Understandably, in this centenary year of the outbreak of World War I, there’s been a flood of recordings of music influenced by this terrible and protracted upheaval.
Pianist Benjamin Martin recently recorded a number of works for piano written in the early aftermath of this conflict.
Arnold Bax’s Third Sonata in G sharp minor is of particular interest. It came into being at a troubled time for the composer, his immediate family – and two women with whom he was having affairs. While hardly anyone these days cares tuppence whether people living together are married or not, in the 1920s cohabitation was considered scandalous and talked about in low voices.
Of Bax’s two mistresses, Harriet Cohen and Mary Gleaves, it was Cohen who was by far the most famous – perhaps notorious is the better word. Miss Cohen, in fact, had an affair as well with Prime Minister Ramsay MacDonald and extremely close relationships with other eminent Establishment figures.
Bax was Master of the King’s Musick – and uncharitable types would often snidely refer to Miss Cohen as Mistress of the King’s Musick. For years, Cohen was Bax’s muse, inspiring him to write many a work which might otherwise have not eventuated. The Sonata No 3 is in that category.

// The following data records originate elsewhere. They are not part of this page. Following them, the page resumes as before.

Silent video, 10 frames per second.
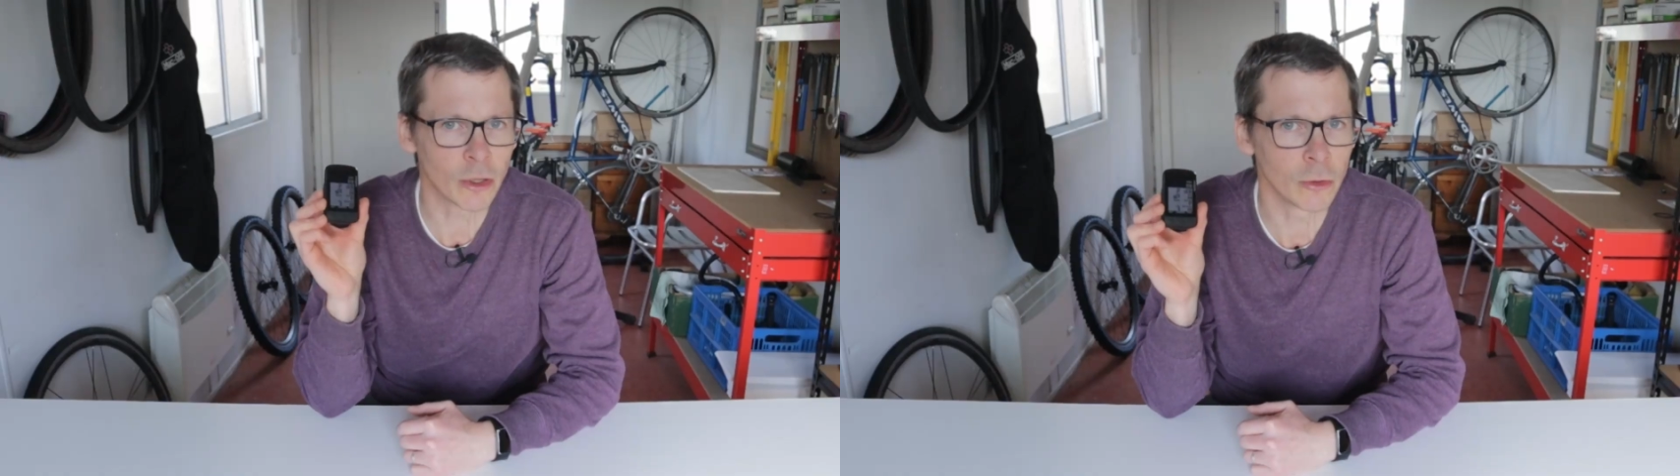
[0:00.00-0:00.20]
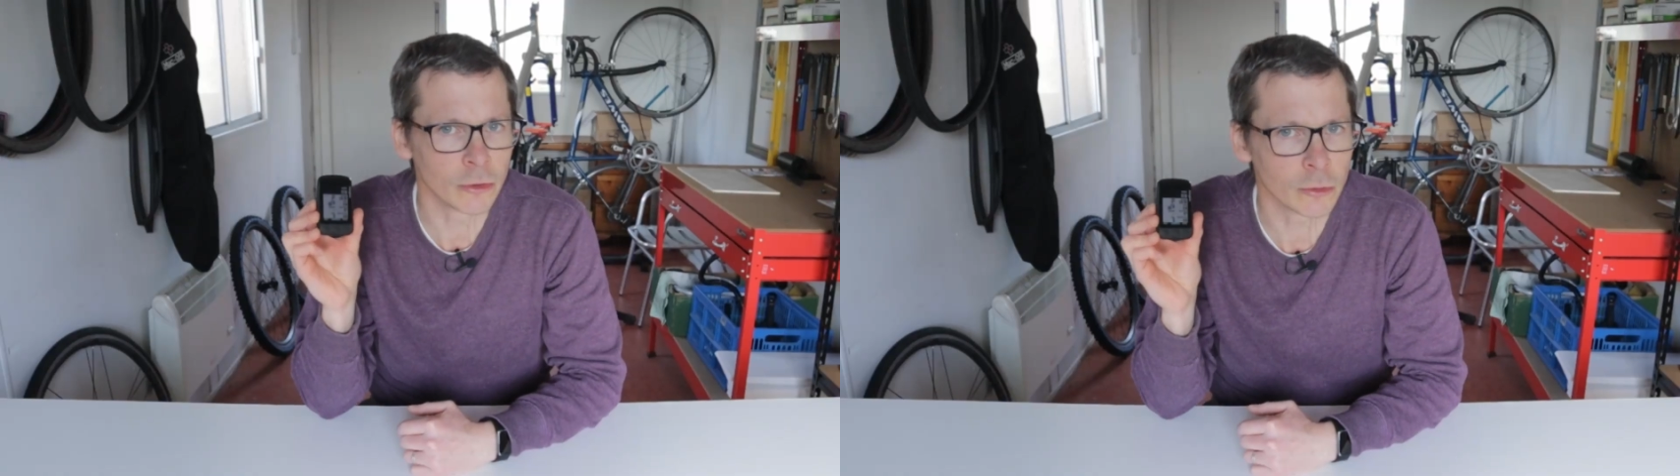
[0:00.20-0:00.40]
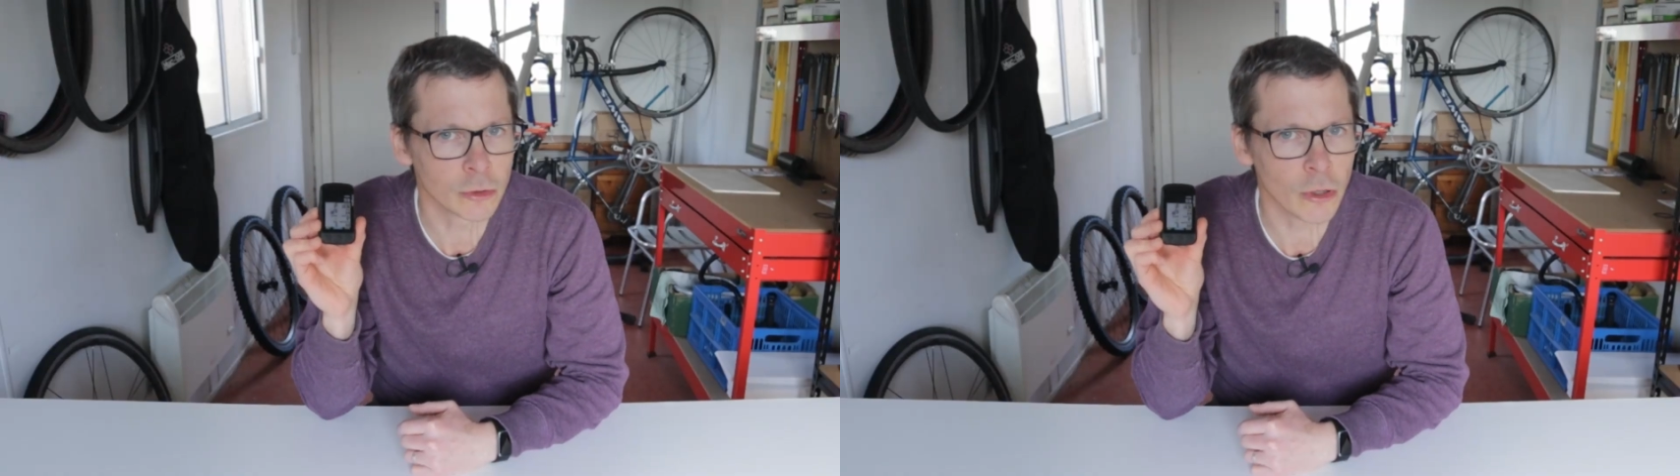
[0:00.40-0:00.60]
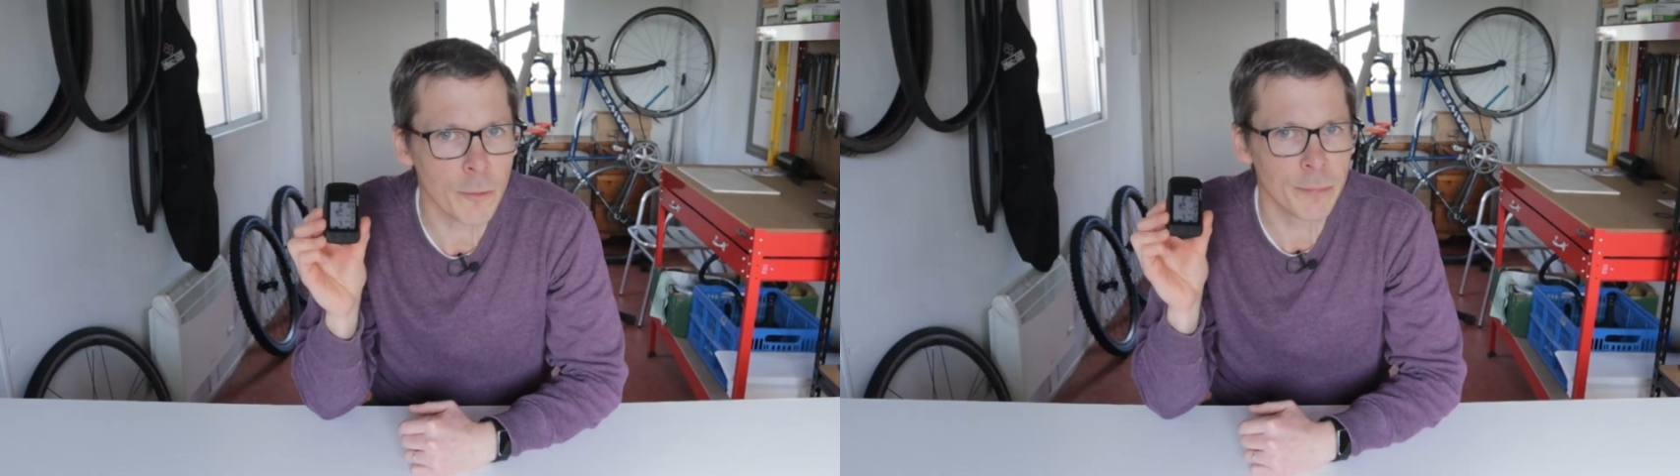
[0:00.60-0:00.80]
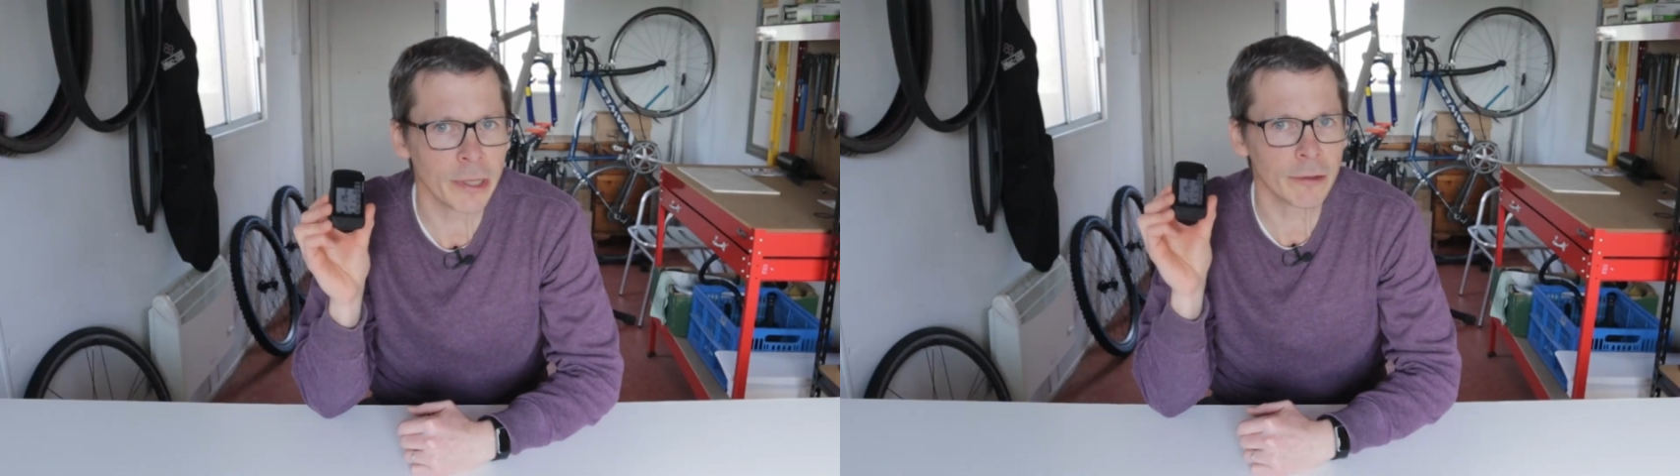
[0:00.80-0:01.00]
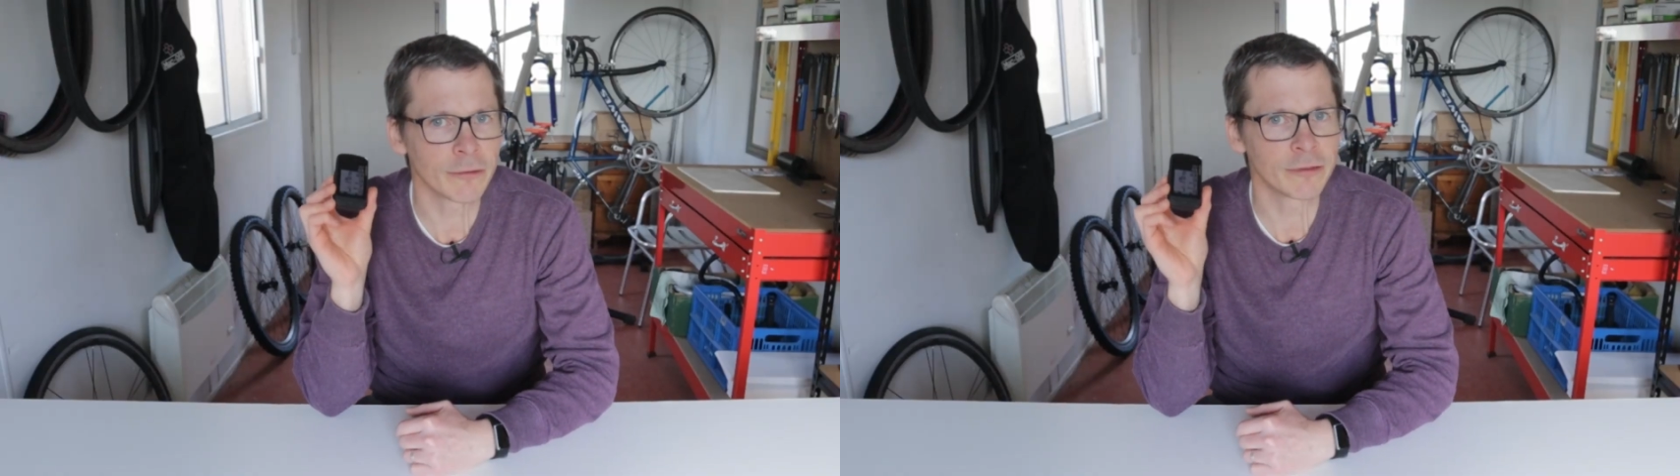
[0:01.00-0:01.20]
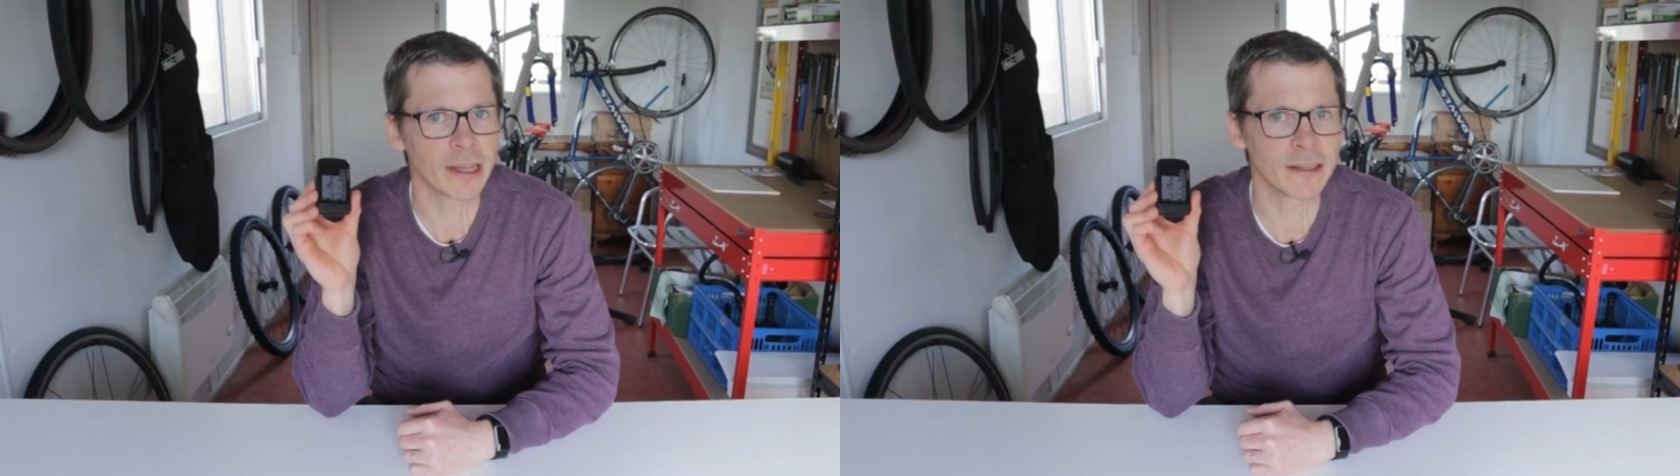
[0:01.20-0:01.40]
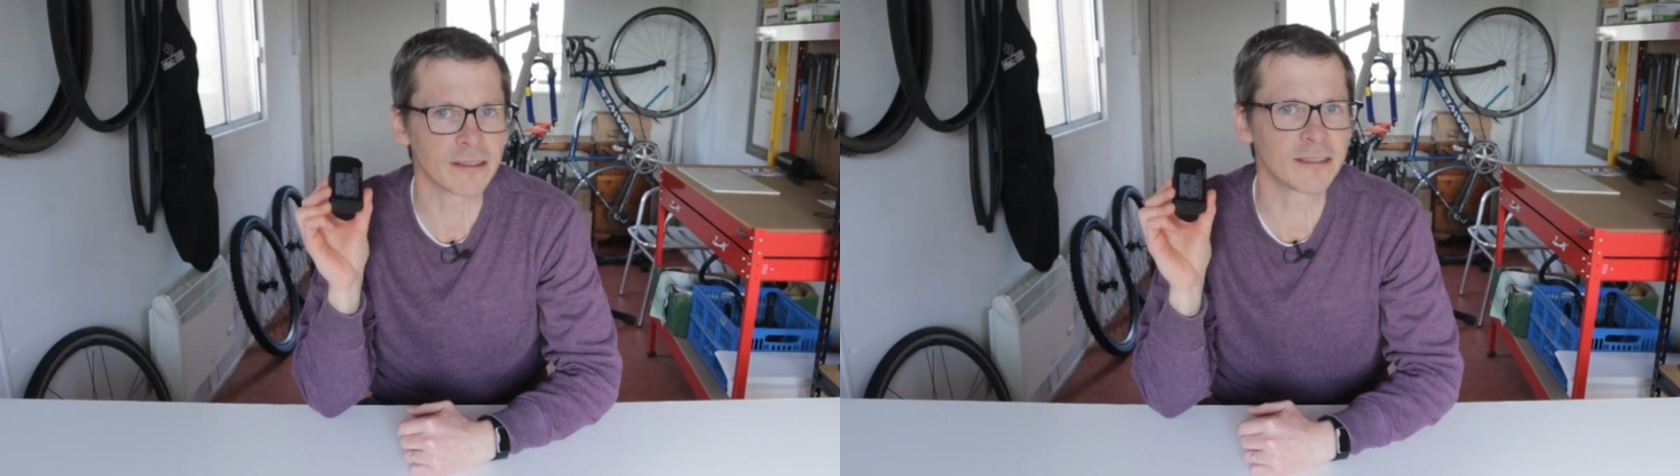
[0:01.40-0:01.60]
a cornucopia of
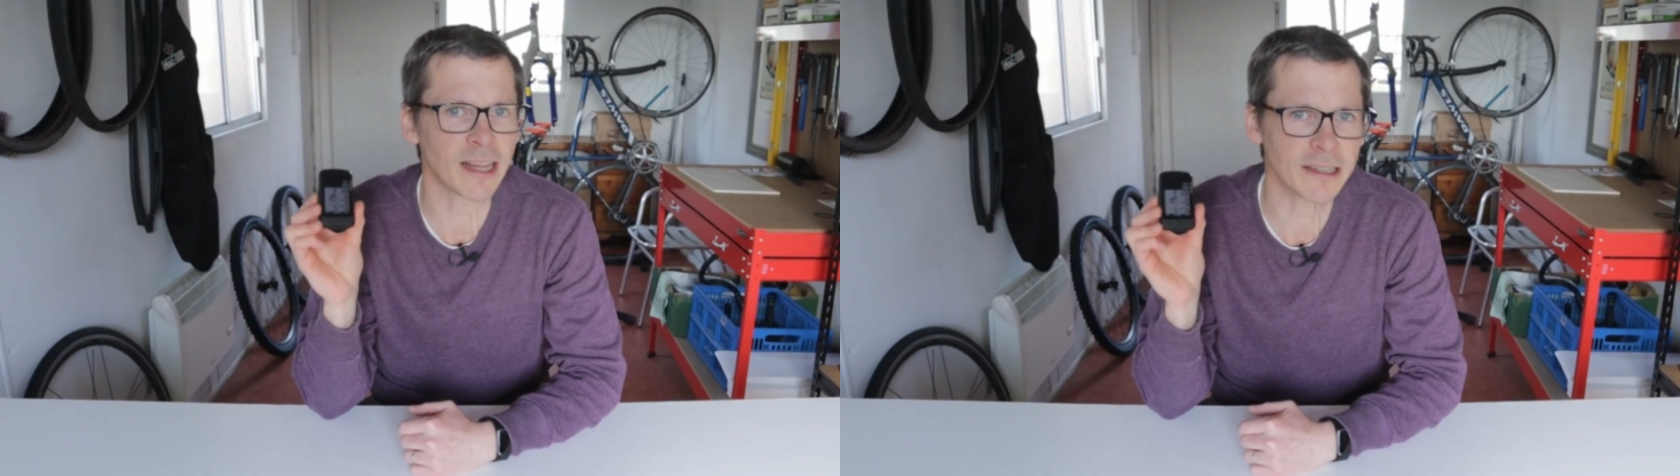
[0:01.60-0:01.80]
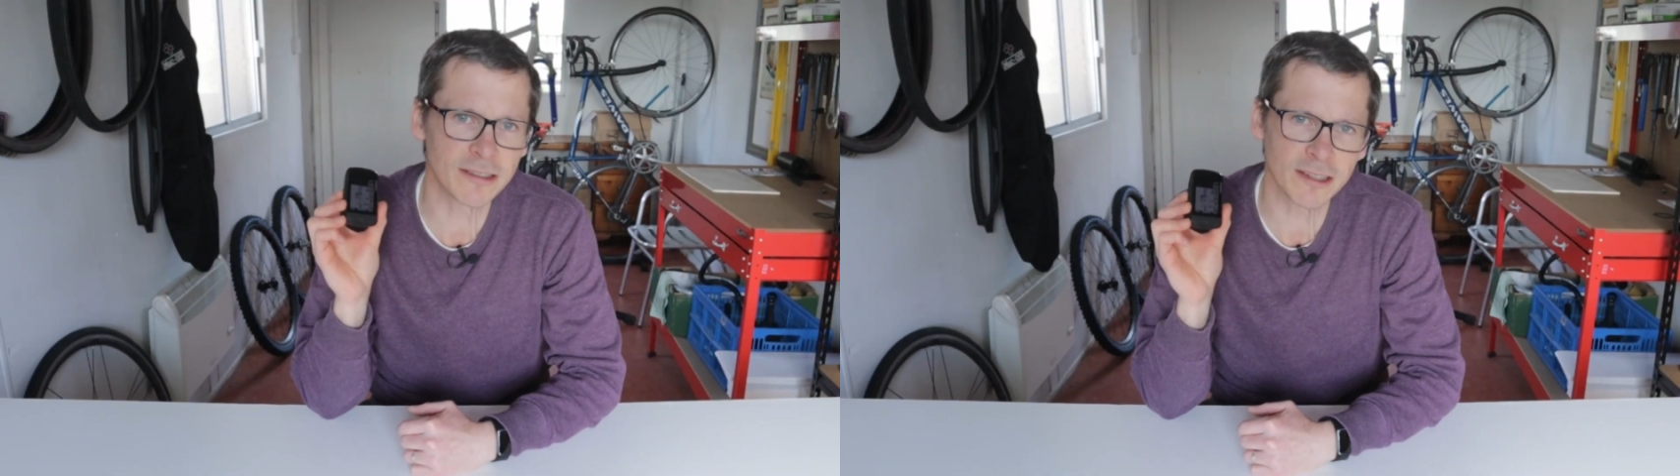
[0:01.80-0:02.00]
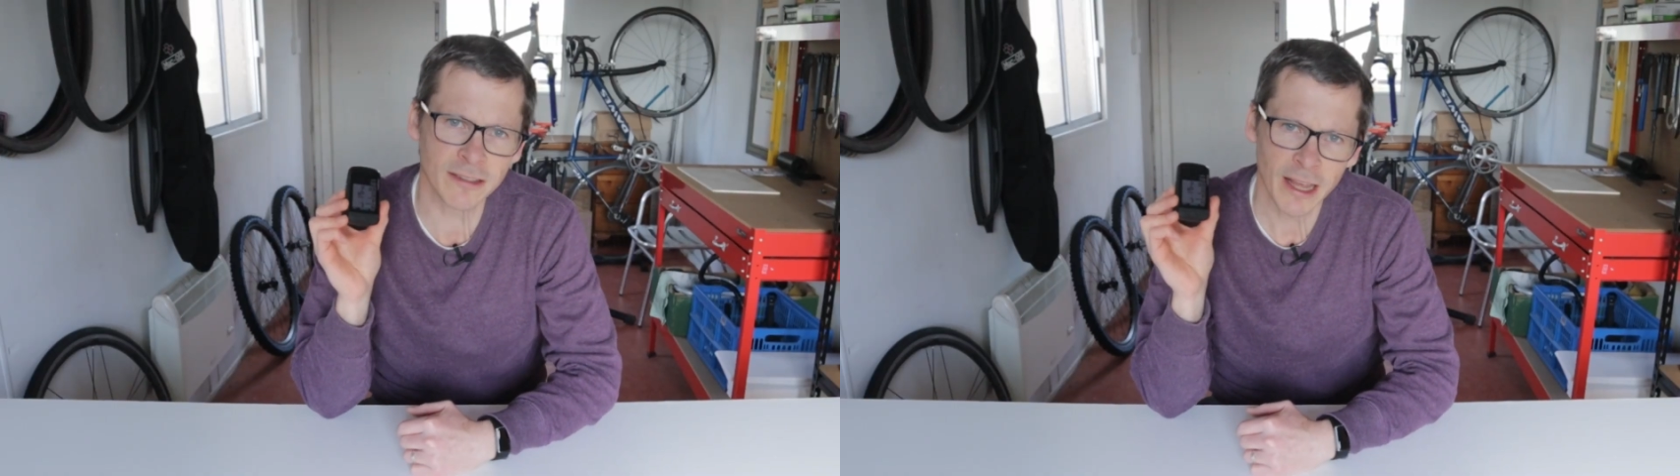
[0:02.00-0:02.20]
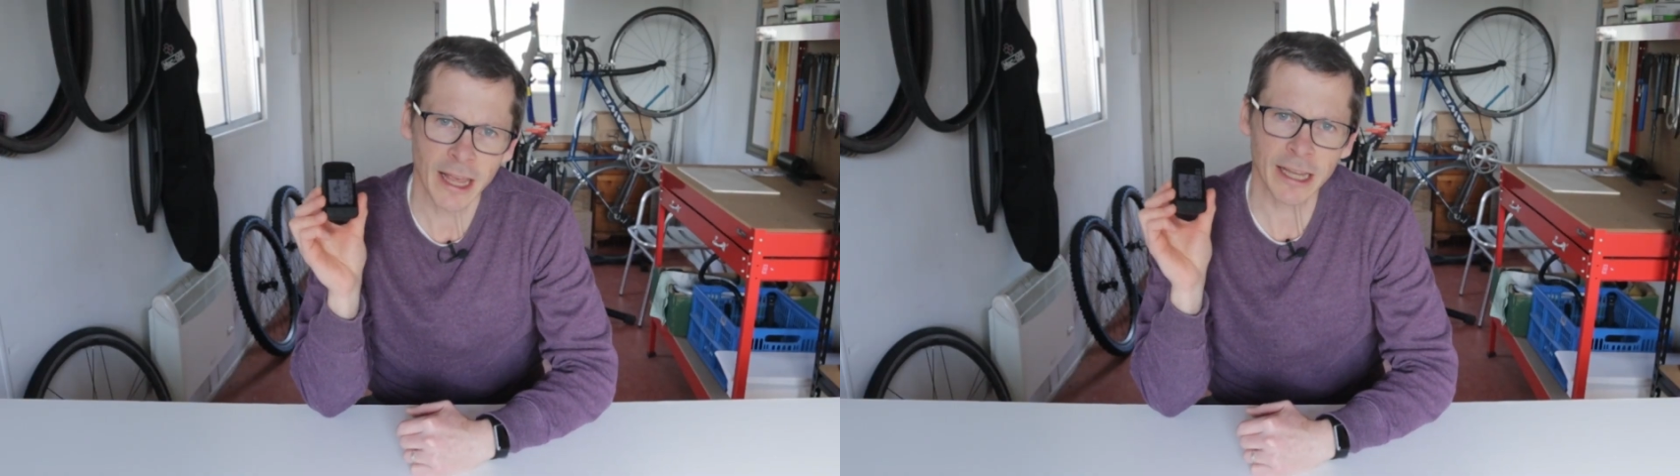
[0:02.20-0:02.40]
data sensors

Its outer movements are turbulent and often confrontational, a response perhaps to the domestic quagmire Bax found himself in at the time, with much internecine warfare on the marriage front. Mrs Bax flatly refused to give her husband the divorce he wanted. And because of puritanical attitudes at the time, the Bax/Cohen liaison had to be conducted in furtive ways. The Sonata is dedicated to Cohen.
The first movement comes across as an extended improvisation, with mercurial sallies and bursts of energy that call to mind some of Scriabin’s busier piano preludes. There are also fleeting moments of tenderness. In less assured hands, this could all too easily come across as aimless, rambling, turgid and tedious. But Martin, with fearless fingers, steers a sure course through a musical minefield without coming to grief.
Martin sounds in his element in the slow movement which comes across as a murmuring, introverted sonic haze, like a peaceful nocturne – a calm harbour after stormy seas. And in the finale, Martin sails with elan and accuracy through a floodtide of notes.
Vaughan Williams’ Hymn-tune Prelude, also dedicated to Cohen, is an oasis of tranquillity, unhurried and beautifully considered, reinforcing that old saying that the best gifts often come in the smallest packages. It certainly applies here.
Three Preludes by Delius are frankly ephemeral, miniatures not without a certain faded charm, especially when presented with such insight as here.
Frank Bridge taught Benjamin Britten as a child and, in gratitude, Britten later wrote his Variations on a Theme of Frank Bridge thus ensuring the older man a lasting celebrity which his own music might not.
All praise to Benjamin Martin for taking us across Bridge’s musical terrain with such authority – with the skill and staying power of an Olympic athlete.